**Data**
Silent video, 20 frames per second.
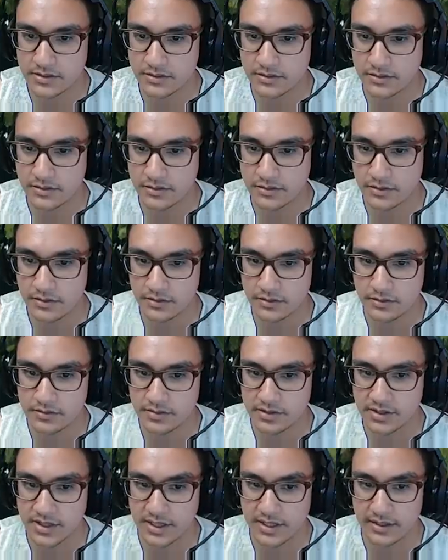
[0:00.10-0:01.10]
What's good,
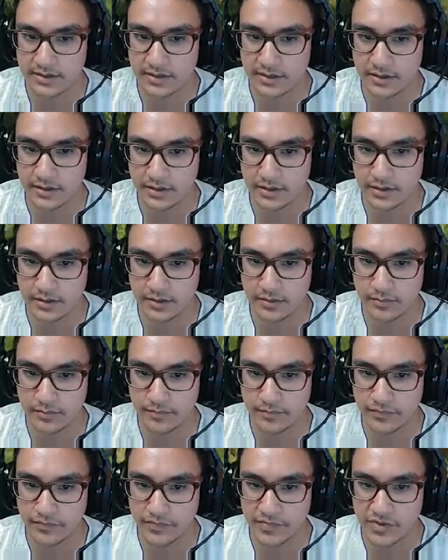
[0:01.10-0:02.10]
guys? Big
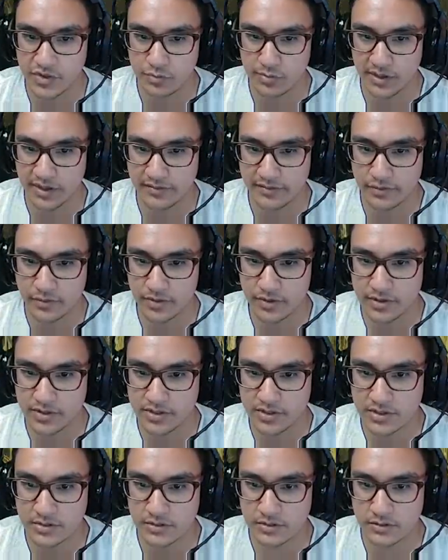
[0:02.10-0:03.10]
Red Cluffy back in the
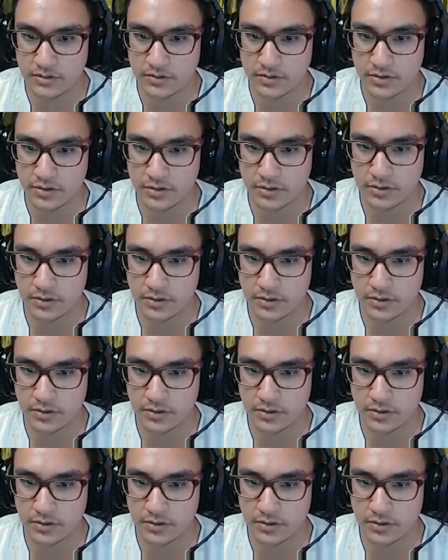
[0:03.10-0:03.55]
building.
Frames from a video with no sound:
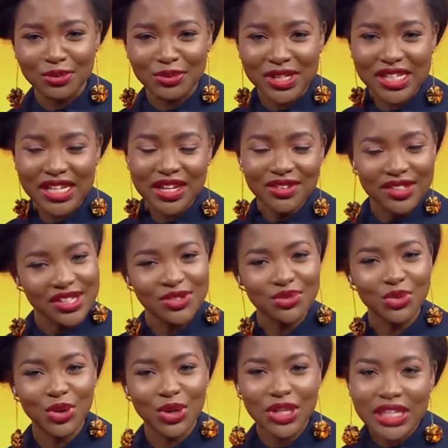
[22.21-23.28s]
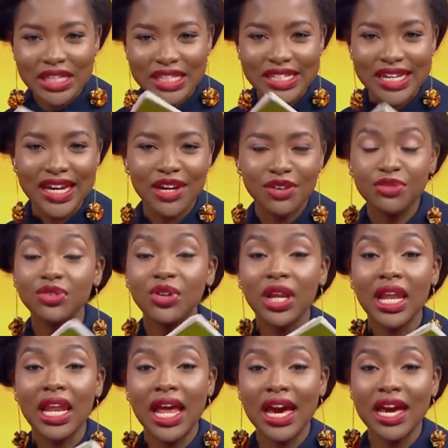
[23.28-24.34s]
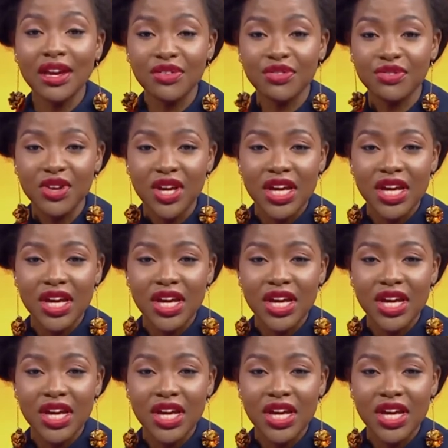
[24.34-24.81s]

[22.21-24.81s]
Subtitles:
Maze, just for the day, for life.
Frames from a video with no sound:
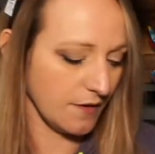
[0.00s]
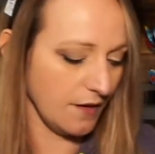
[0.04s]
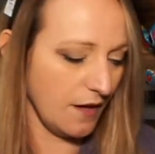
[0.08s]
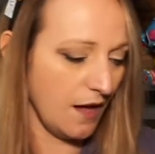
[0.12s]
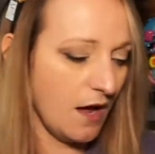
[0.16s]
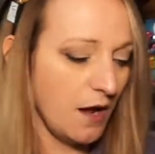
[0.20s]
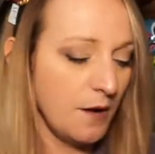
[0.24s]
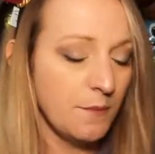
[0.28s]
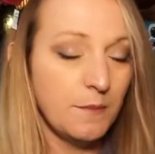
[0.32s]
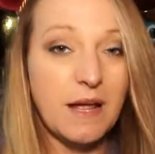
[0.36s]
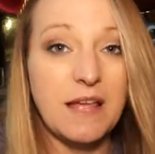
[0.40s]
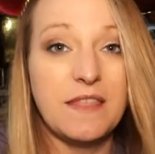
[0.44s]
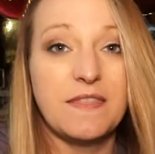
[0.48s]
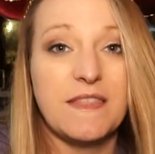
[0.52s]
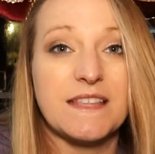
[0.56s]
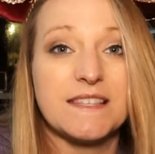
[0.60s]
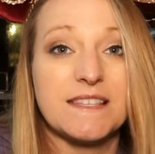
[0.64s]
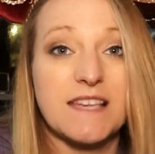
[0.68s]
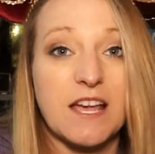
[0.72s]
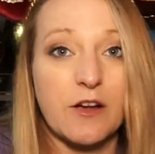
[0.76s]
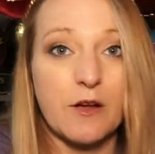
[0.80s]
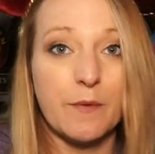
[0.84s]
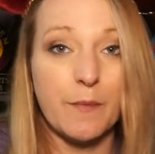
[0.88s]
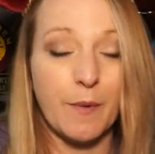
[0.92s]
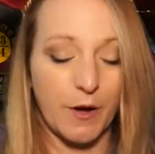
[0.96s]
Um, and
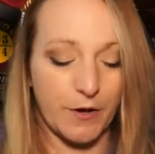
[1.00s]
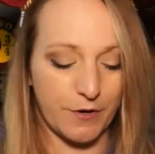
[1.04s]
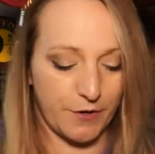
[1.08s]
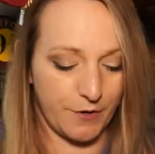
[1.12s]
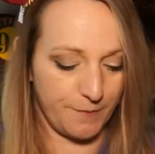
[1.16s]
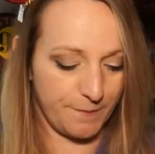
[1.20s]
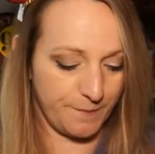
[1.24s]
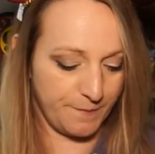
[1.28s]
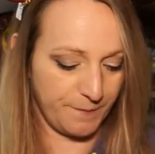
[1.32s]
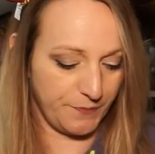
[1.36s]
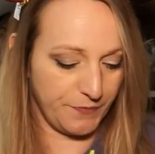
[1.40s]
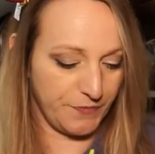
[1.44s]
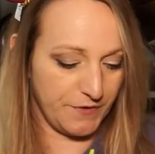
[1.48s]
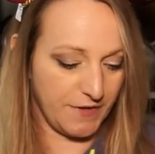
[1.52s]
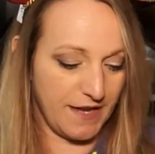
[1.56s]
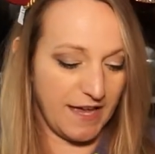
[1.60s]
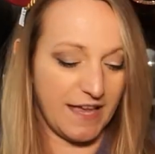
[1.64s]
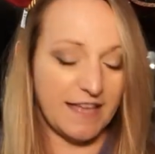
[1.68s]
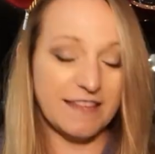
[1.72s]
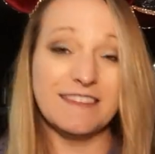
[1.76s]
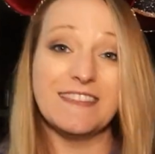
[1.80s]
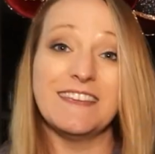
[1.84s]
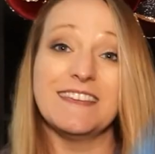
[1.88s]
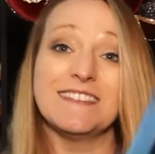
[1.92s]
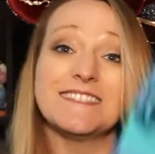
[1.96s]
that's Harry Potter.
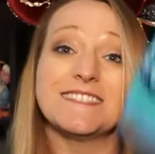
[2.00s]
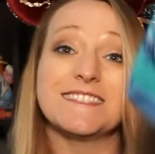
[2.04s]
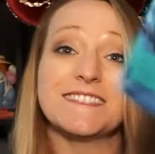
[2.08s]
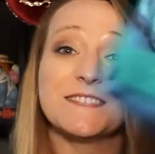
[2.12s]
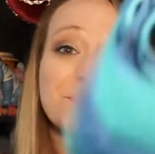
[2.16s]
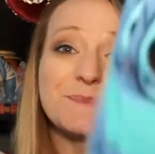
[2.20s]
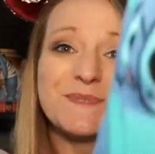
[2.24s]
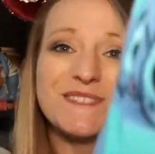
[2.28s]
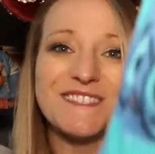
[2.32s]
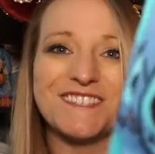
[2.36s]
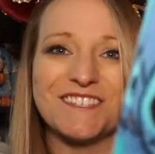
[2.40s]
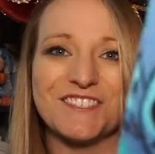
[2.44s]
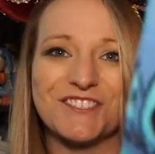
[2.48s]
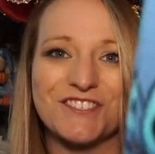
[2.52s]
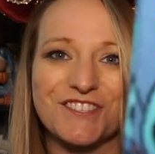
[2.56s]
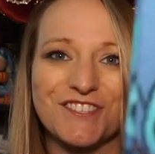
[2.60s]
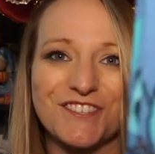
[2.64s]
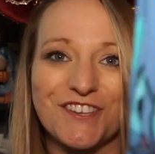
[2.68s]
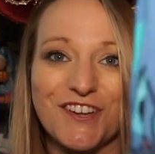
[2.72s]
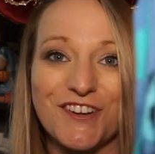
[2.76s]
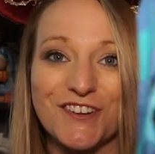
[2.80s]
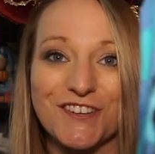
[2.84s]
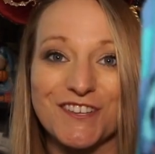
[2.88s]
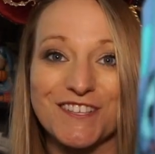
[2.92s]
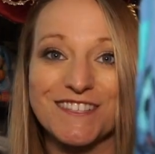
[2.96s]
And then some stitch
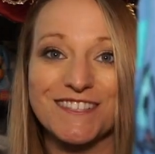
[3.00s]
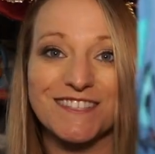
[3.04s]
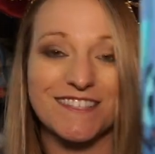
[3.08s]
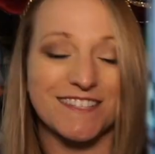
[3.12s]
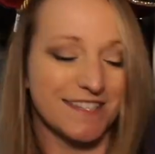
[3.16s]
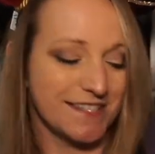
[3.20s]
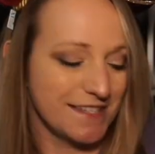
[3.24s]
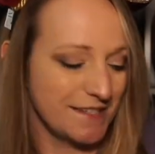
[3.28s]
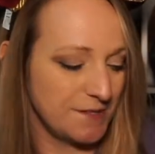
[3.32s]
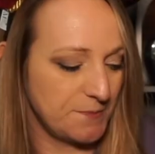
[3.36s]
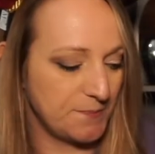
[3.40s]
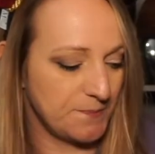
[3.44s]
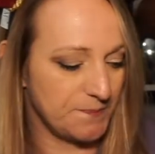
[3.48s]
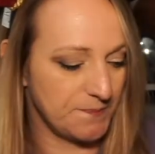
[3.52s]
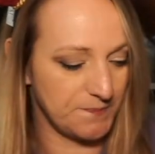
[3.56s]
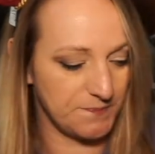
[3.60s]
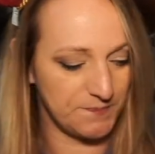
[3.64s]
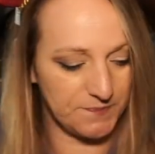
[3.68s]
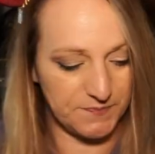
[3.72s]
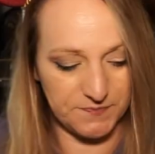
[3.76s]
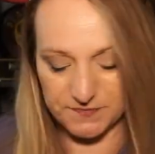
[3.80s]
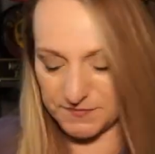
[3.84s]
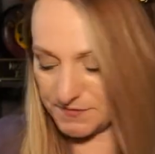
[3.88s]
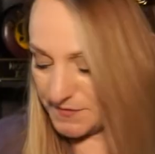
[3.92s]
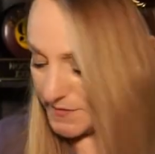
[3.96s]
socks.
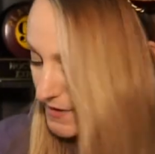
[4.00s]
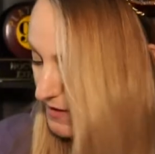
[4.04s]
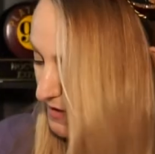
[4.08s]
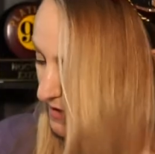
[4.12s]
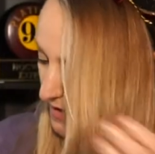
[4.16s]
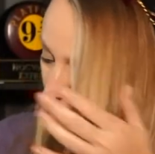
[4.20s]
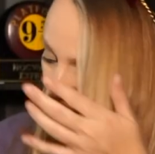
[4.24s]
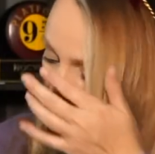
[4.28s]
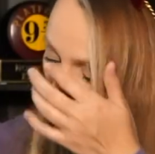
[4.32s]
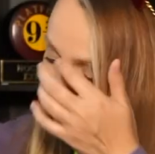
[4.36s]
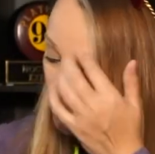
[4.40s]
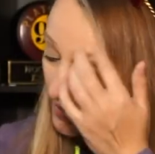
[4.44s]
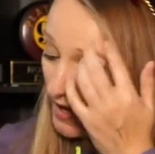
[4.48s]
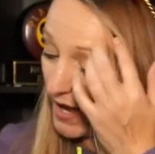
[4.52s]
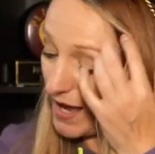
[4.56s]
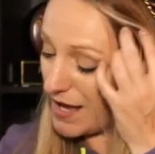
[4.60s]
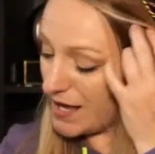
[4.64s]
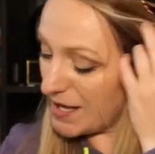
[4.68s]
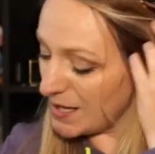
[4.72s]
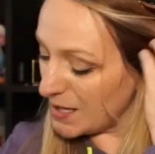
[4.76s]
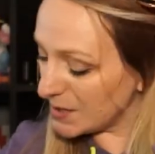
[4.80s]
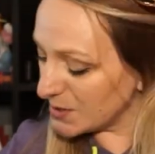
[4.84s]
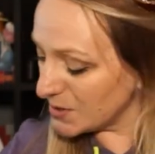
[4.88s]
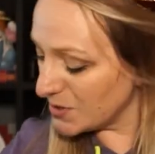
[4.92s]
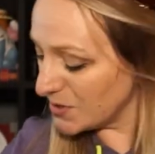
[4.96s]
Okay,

**Work to complete**
Could you restate the material word for word, skipping any pictures it holds?

**Exercise solution**
Silent video, 20 frames per second.
[0:00.10-0:01.10]
What's good,
[0:01.10-0:02.10]
guys? Big
[0:02.10-0:03.10]
Red Cluffy back in the
[0:03.10-0:03.55]
building.
Frames from a video with no sound:
[22.21-23.28s]
[23.28-24.34s]
[24.34-24.81s]

[22.21-24.81s]
Subtitles:
Maze, just for the day, for life.
Frames from a video with no sound:
[0.00s]
[0.04s]
[0.08s]
[0.12s]
[0.16s]
[0.20s]
[0.24s]
[0.28s]
[0.32s]
[0.36s]
[0.40s]
[0.44s]
[0.48s]
[0.52s]
[0.56s]
[0.60s]
[0.64s]
[0.68s]
[0.72s]
[0.76s]
[0.80s]
[0.84s]
[0.88s]
[0.92s]
[0.96s]
Um, and
[1.00s]
[1.04s]
[1.08s]
[1.12s]
[1.16s]
[1.20s]
[1.24s]
[1.28s]
[1.32s]
[1.36s]
[1.40s]
[1.44s]
[1.48s]
[1.52s]
[1.56s]
[1.60s]
[1.64s]
[1.68s]
[1.72s]
[1.76s]
[1.80s]
[1.84s]
[1.88s]
[1.92s]
[1.96s]
that's Harry Potter.
[2.00s]
[2.04s]
[2.08s]
[2.12s]
[2.16s]
[2.20s]
[2.24s]
[2.28s]
[2.32s]
[2.36s]
[2.40s]
[2.44s]
[2.48s]
[2.52s]
[2.56s]
[2.60s]
[2.64s]
[2.68s]
[2.72s]
[2.76s]
[2.80s]
[2.84s]
[2.88s]
[2.92s]
[2.96s]
And then some stitch
[3.00s]
[3.04s]
[3.08s]
[3.12s]
[3.16s]
[3.20s]
[3.24s]
[3.28s]
[3.32s]
[3.36s]
[3.40s]
[3.44s]
[3.48s]
[3.52s]
[3.56s]
[3.60s]
[3.64s]
[3.68s]
[3.72s]
[3.76s]
[3.80s]
[3.84s]
[3.88s]
[3.92s]
[3.96s]
socks.
[4.00s]
[4.04s]
[4.08s]
[4.12s]
[4.16s]
[4.20s]
[4.24s]
[4.28s]
[4.32s]
[4.36s]
[4.40s]
[4.44s]
[4.48s]
[4.52s]
[4.56s]
[4.60s]
[4.64s]
[4.68s]
[4.72s]
[4.76s]
[4.80s]
[4.84s]
[4.88s]
[4.92s]
[4.96s]
Okay,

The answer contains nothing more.